Input below:
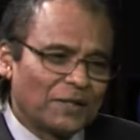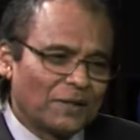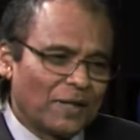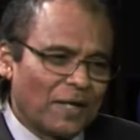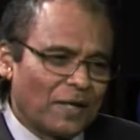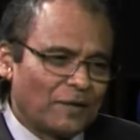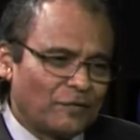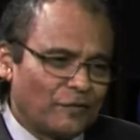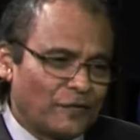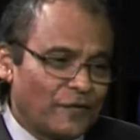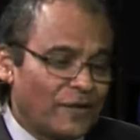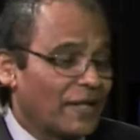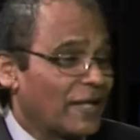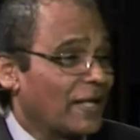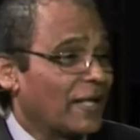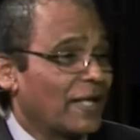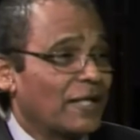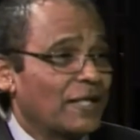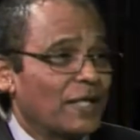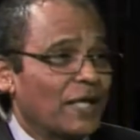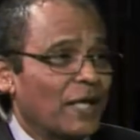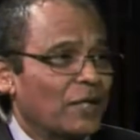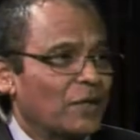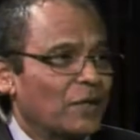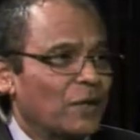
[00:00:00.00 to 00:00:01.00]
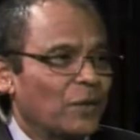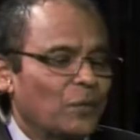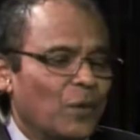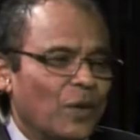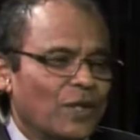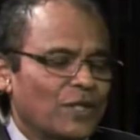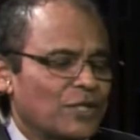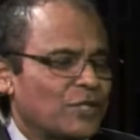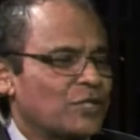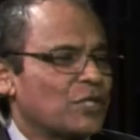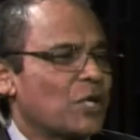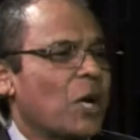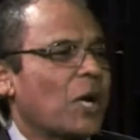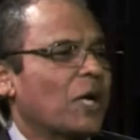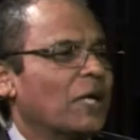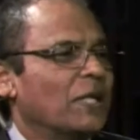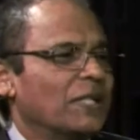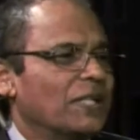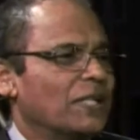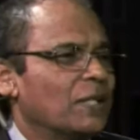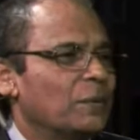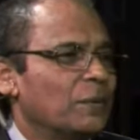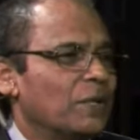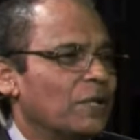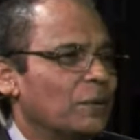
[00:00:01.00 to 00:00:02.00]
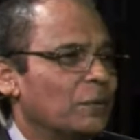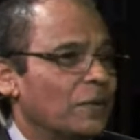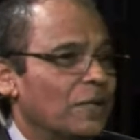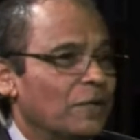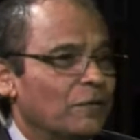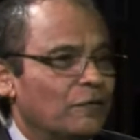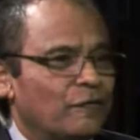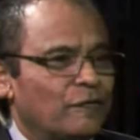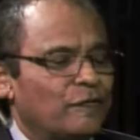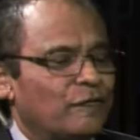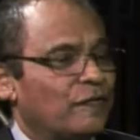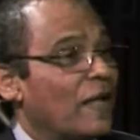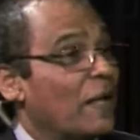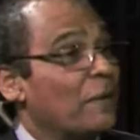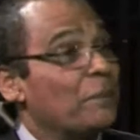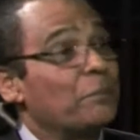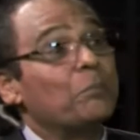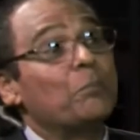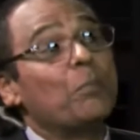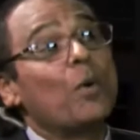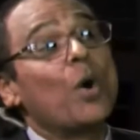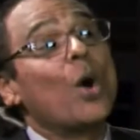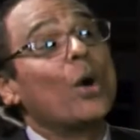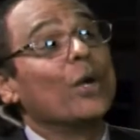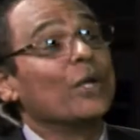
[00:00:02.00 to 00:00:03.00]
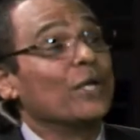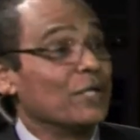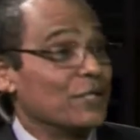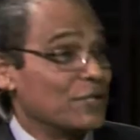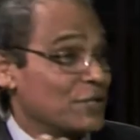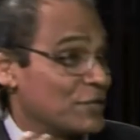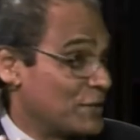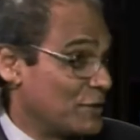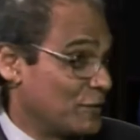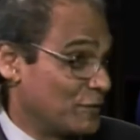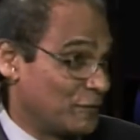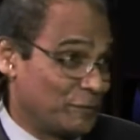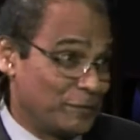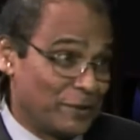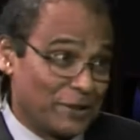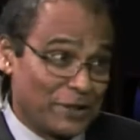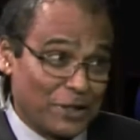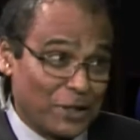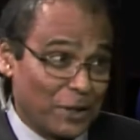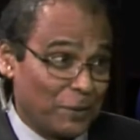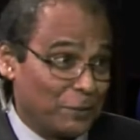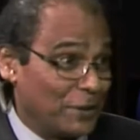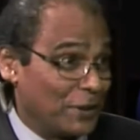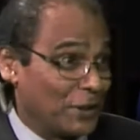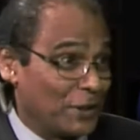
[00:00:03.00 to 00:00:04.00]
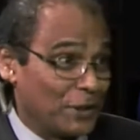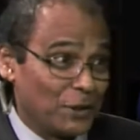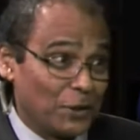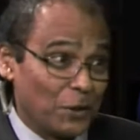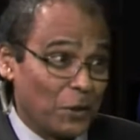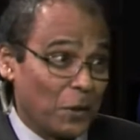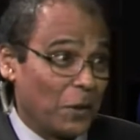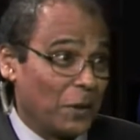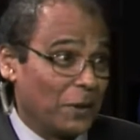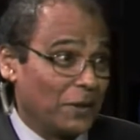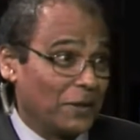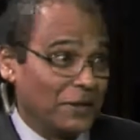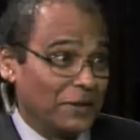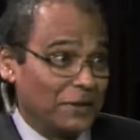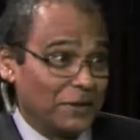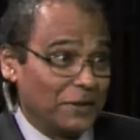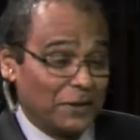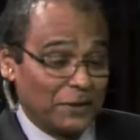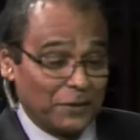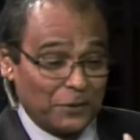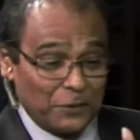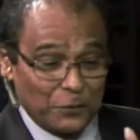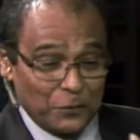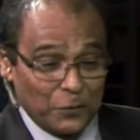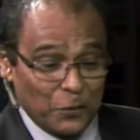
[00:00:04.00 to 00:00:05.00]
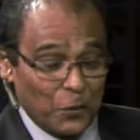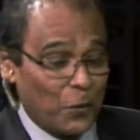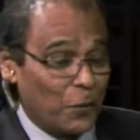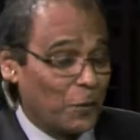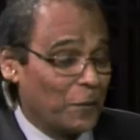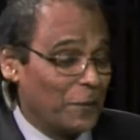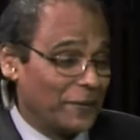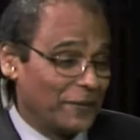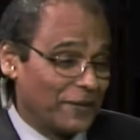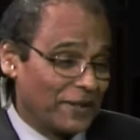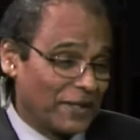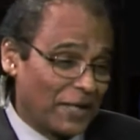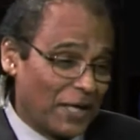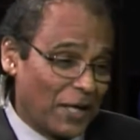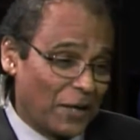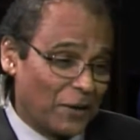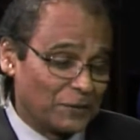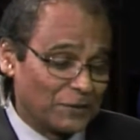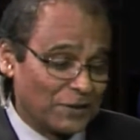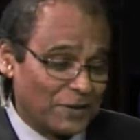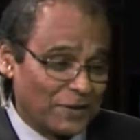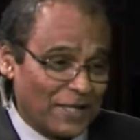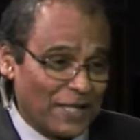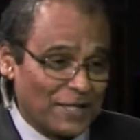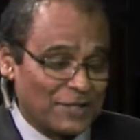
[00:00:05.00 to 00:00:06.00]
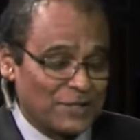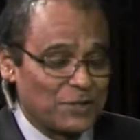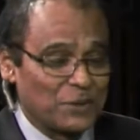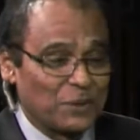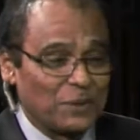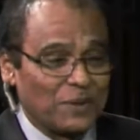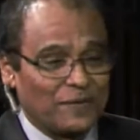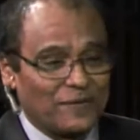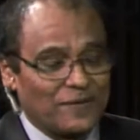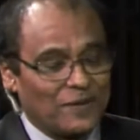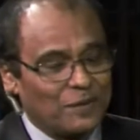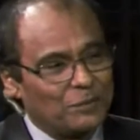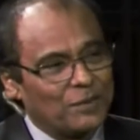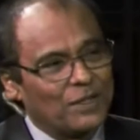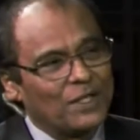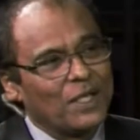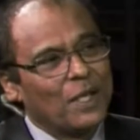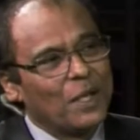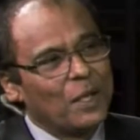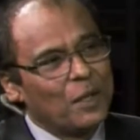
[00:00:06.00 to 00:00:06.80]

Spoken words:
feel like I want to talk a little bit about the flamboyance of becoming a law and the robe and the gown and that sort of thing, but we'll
End of Input.
## Assigned task
Every line of the material is to be quoted exactly, with no pictures carried over.

## Exercise result
[00:00:00.00 to 00:00:01.00]
[00:00:01.00 to 00:00:02.00]
[00:00:02.00 to 00:00:03.00]
[00:00:03.00 to 00:00:04.00]
[00:00:04.00 to 00:00:05.00]
[00:00:05.00 to 00:00:06.00]
[00:00:06.00 to 00:00:06.80]

Spoken words:
feel like I want to talk a little bit about the flamboyance of becoming a law and the robe and the gown and that sort of thing, but we'll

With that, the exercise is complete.